# Records for this task

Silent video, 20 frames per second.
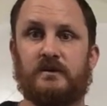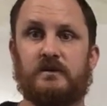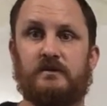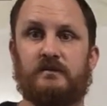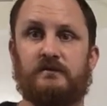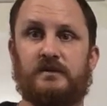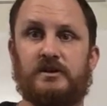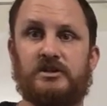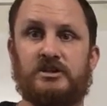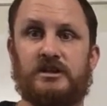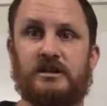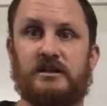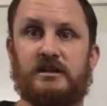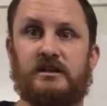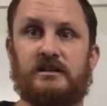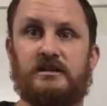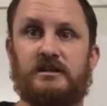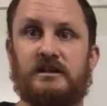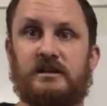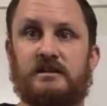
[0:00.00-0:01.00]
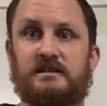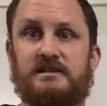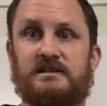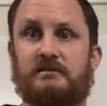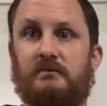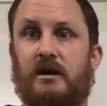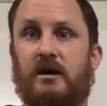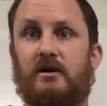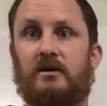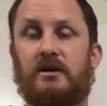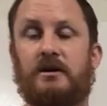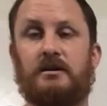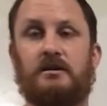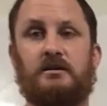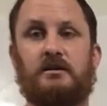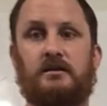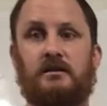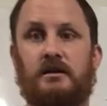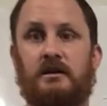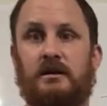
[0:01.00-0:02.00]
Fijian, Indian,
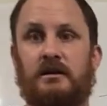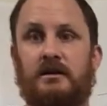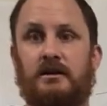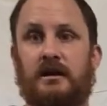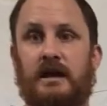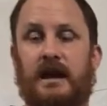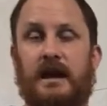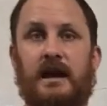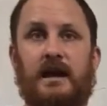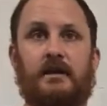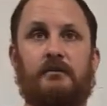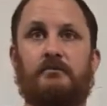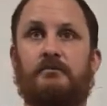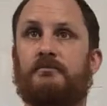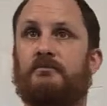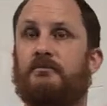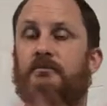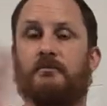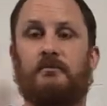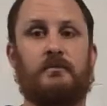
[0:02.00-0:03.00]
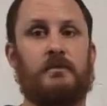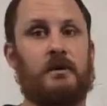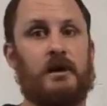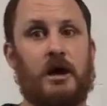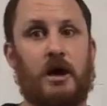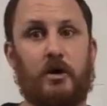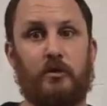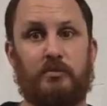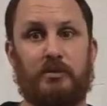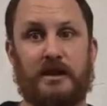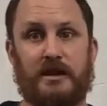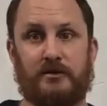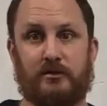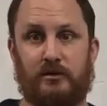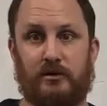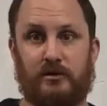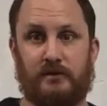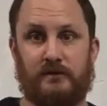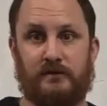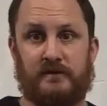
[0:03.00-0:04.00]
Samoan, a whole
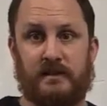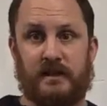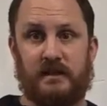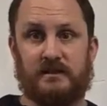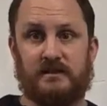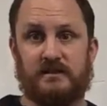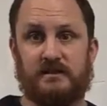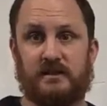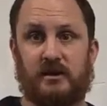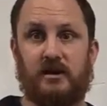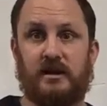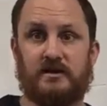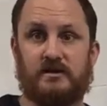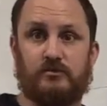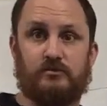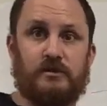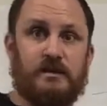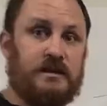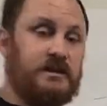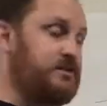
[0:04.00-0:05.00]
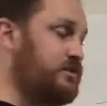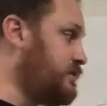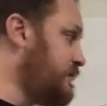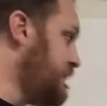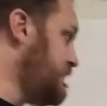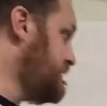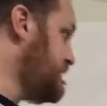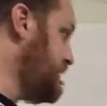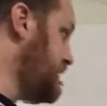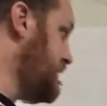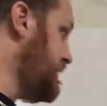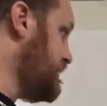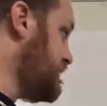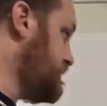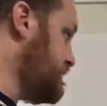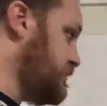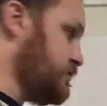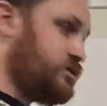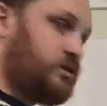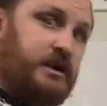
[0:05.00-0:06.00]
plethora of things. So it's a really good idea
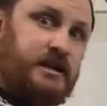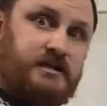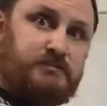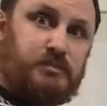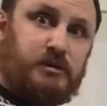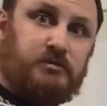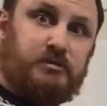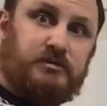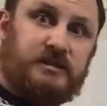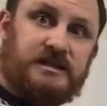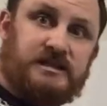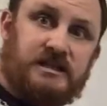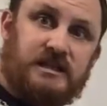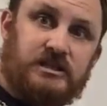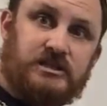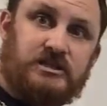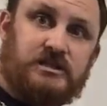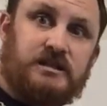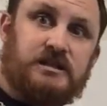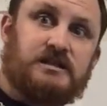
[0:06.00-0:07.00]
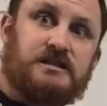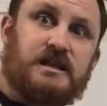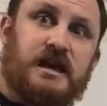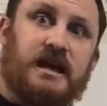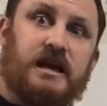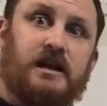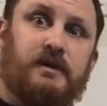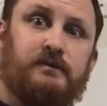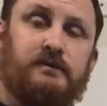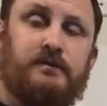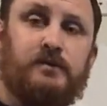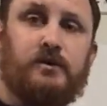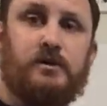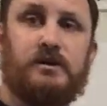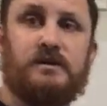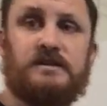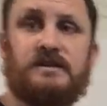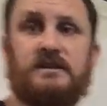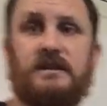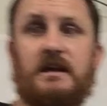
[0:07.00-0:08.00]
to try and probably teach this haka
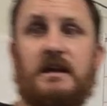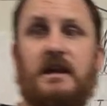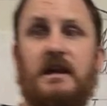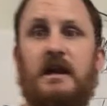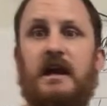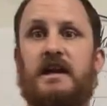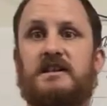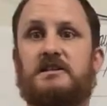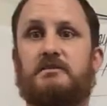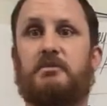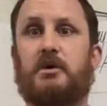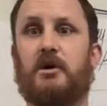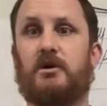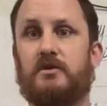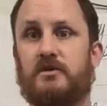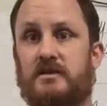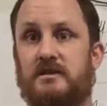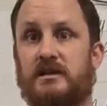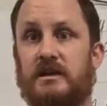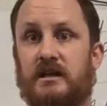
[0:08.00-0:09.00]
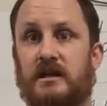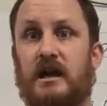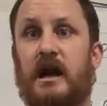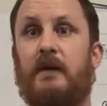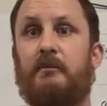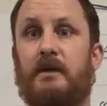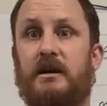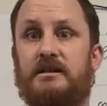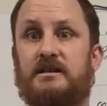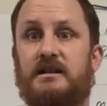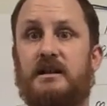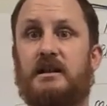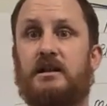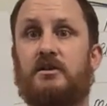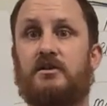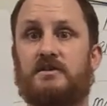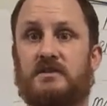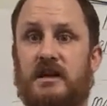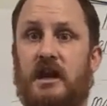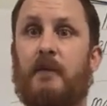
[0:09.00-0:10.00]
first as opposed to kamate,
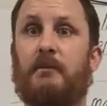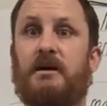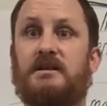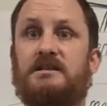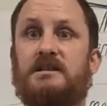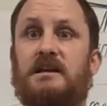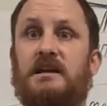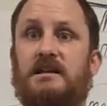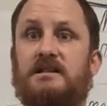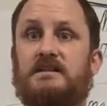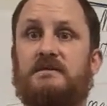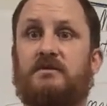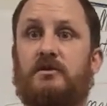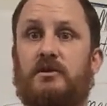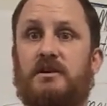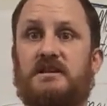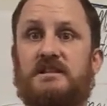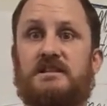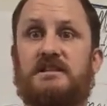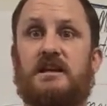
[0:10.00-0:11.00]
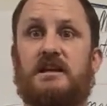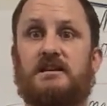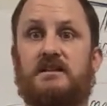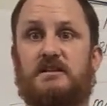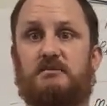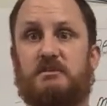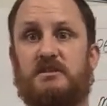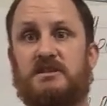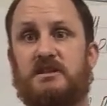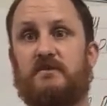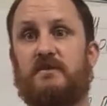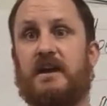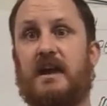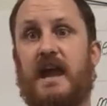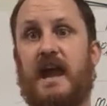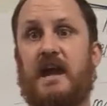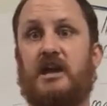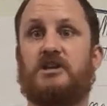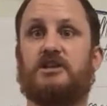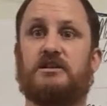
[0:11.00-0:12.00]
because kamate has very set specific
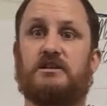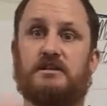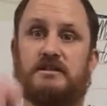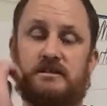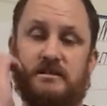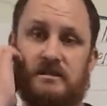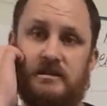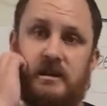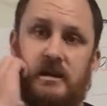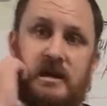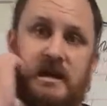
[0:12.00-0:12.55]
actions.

==

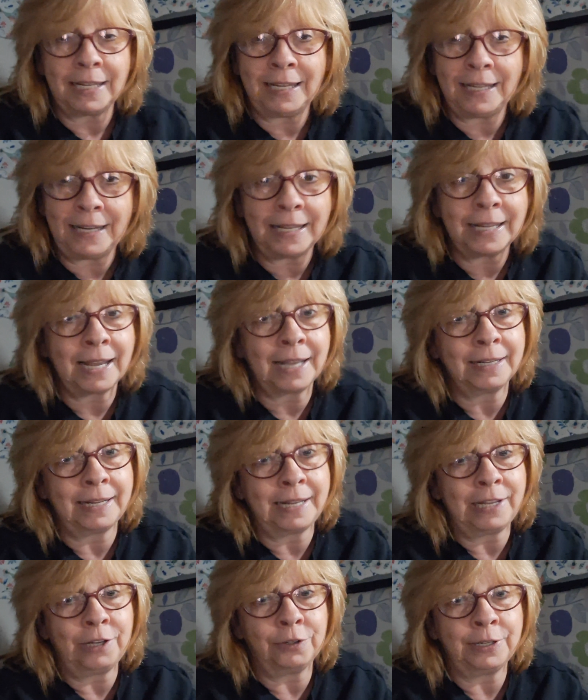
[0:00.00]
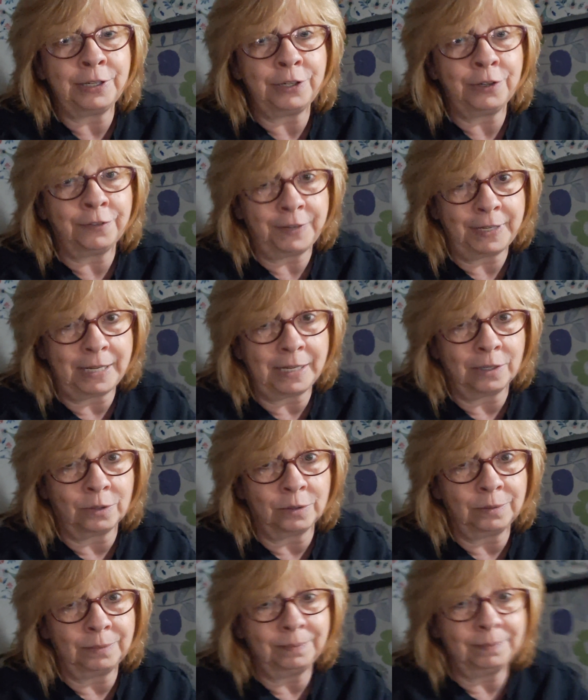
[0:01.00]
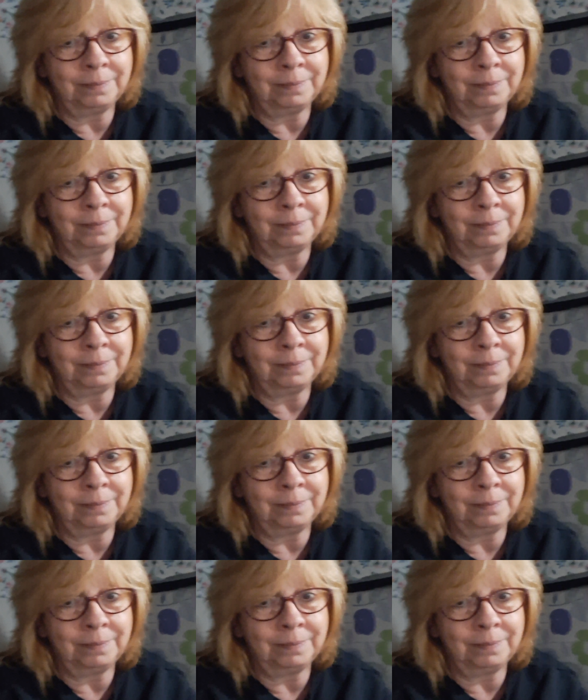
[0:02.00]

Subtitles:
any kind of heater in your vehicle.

...

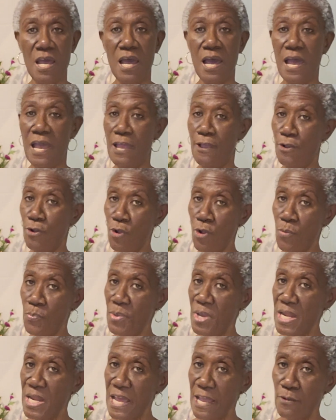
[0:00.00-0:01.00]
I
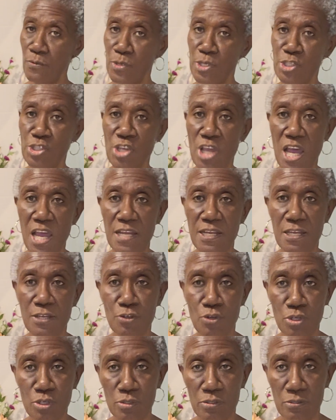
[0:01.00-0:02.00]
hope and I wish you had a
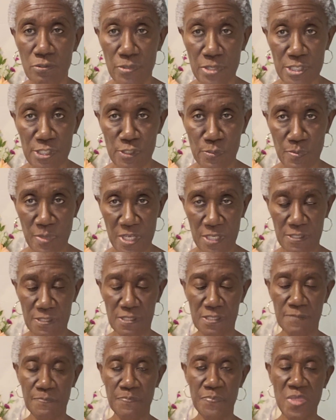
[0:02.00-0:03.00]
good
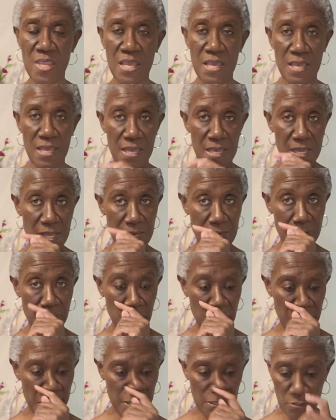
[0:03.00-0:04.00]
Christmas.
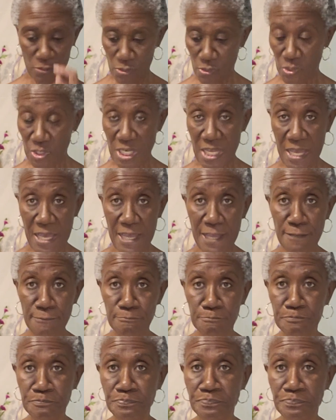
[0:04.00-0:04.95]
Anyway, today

# What is being asked
Everything above from the line containing "Silent video, 20 frames per second." down to the line containing "[0:08.00-0:09.00]" is to be duplicated exactly, both lines included, and the pictures are to be omitted.

# Response for this exercise
Silent video, 20 frames per second.
[0:00.00-0:01.00]
[0:01.00-0:02.00]
Fijian, Indian,
[0:02.00-0:03.00]
[0:03.00-0:04.00]
Samoan, a whole
[0:04.00-0:05.00]
[0:05.00-0:06.00]
plethora of things. So it's a really good idea
[0:06.00-0:07.00]
[0:07.00-0:08.00]
to try and probably teach this haka
[0:08.00-0:09.00]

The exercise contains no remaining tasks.